Collected data entries
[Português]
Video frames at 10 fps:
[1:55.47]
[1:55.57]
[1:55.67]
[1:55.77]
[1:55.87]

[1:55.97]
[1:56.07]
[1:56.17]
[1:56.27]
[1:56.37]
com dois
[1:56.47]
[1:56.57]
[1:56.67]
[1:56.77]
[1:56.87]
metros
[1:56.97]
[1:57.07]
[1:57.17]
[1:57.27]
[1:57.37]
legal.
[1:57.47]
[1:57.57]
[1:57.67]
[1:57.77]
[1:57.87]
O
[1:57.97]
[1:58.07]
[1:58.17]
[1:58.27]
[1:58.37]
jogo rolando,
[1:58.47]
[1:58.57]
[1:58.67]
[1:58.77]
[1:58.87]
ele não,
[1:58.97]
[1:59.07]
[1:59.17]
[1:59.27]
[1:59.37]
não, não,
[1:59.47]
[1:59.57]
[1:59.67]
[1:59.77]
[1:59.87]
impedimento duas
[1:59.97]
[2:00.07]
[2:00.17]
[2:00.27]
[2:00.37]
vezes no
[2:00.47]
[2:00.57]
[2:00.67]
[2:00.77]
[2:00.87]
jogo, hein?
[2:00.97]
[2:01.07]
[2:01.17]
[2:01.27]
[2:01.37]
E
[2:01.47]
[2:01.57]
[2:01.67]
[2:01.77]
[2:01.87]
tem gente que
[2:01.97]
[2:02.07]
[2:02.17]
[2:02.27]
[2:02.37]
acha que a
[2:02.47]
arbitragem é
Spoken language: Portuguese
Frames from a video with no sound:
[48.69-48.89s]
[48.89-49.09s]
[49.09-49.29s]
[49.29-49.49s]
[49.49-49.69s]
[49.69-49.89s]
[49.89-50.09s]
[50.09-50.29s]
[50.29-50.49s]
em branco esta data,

* * *

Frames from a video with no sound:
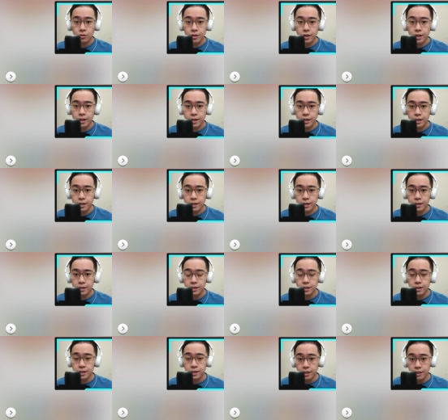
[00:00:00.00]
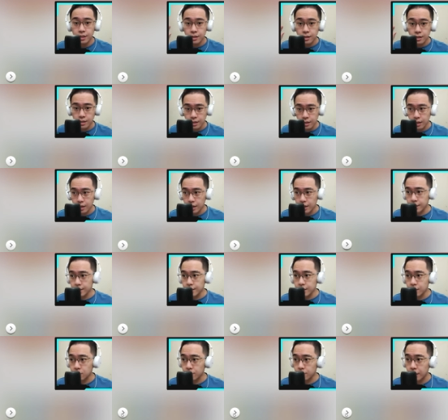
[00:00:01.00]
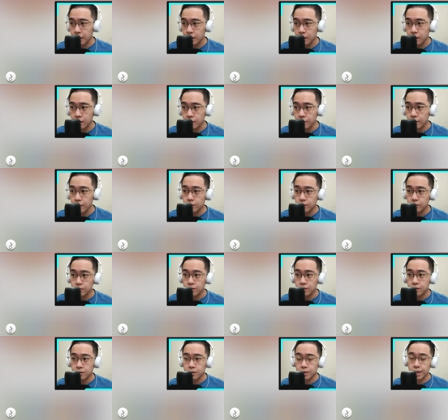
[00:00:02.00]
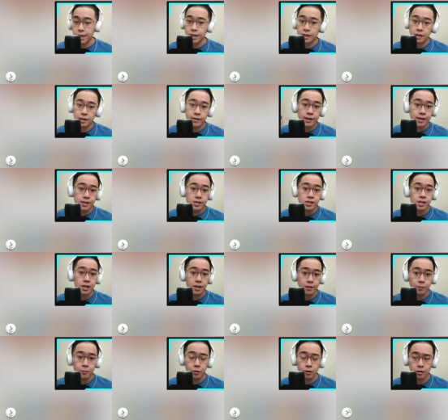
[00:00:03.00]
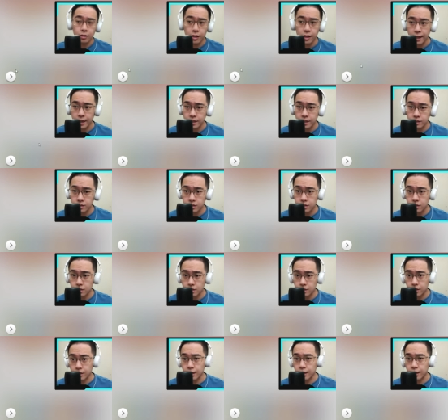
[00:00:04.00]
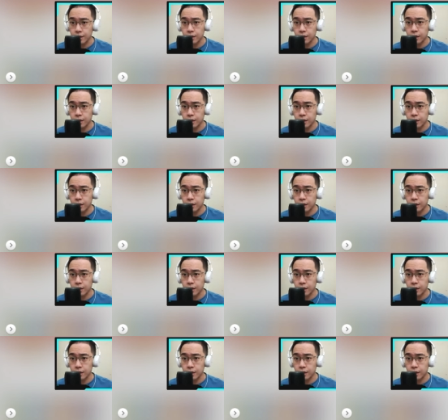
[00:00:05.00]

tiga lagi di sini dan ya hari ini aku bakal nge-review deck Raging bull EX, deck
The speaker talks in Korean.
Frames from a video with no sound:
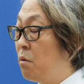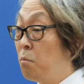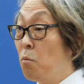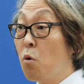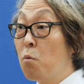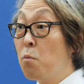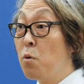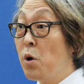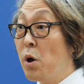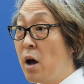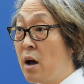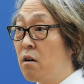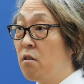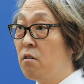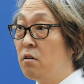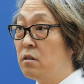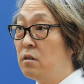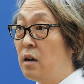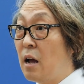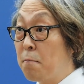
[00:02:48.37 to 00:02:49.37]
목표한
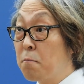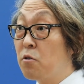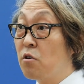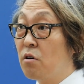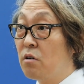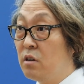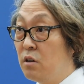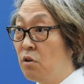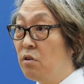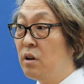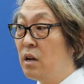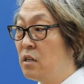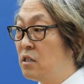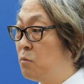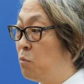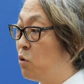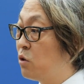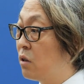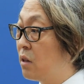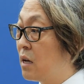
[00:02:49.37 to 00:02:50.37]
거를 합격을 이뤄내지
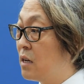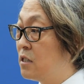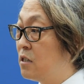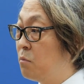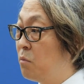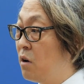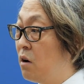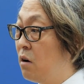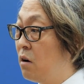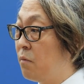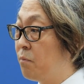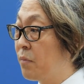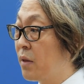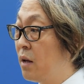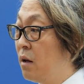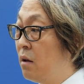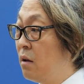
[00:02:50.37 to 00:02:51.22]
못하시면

What to produce
The answer is the run of lines above from the line containing "[Português]" through the line containing "Spoken language: Portuguese", copied exactly and alone.

Exercise response
[Português]
Video frames at 10 fps:
[1:55.47]
[1:55.57]
[1:55.67]
[1:55.77]
[1:55.87]

[1:55.97]
[1:56.07]
[1:56.17]
[1:56.27]
[1:56.37]
com dois
[1:56.47]
[1:56.57]
[1:56.67]
[1:56.77]
[1:56.87]
metros
[1:56.97]
[1:57.07]
[1:57.17]
[1:57.27]
[1:57.37]
legal.
[1:57.47]
[1:57.57]
[1:57.67]
[1:57.77]
[1:57.87]
O
[1:57.97]
[1:58.07]
[1:58.17]
[1:58.27]
[1:58.37]
jogo rolando,
[1:58.47]
[1:58.57]
[1:58.67]
[1:58.77]
[1:58.87]
ele não,
[1:58.97]
[1:59.07]
[1:59.17]
[1:59.27]
[1:59.37]
não, não,
[1:59.47]
[1:59.57]
[1:59.67]
[1:59.77]
[1:59.87]
impedimento duas
[1:59.97]
[2:00.07]
[2:00.17]
[2:00.27]
[2:00.37]
vezes no
[2:00.47]
[2:00.57]
[2:00.67]
[2:00.77]
[2:00.87]
jogo, hein?
[2:00.97]
[2:01.07]
[2:01.17]
[2:01.27]
[2:01.37]
E
[2:01.47]
[2:01.57]
[2:01.67]
[2:01.77]
[2:01.87]
tem gente que
[2:01.97]
[2:02.07]
[2:02.17]
[2:02.27]
[2:02.37]
acha que a
[2:02.47]
arbitragem é
Spoken language: Portuguese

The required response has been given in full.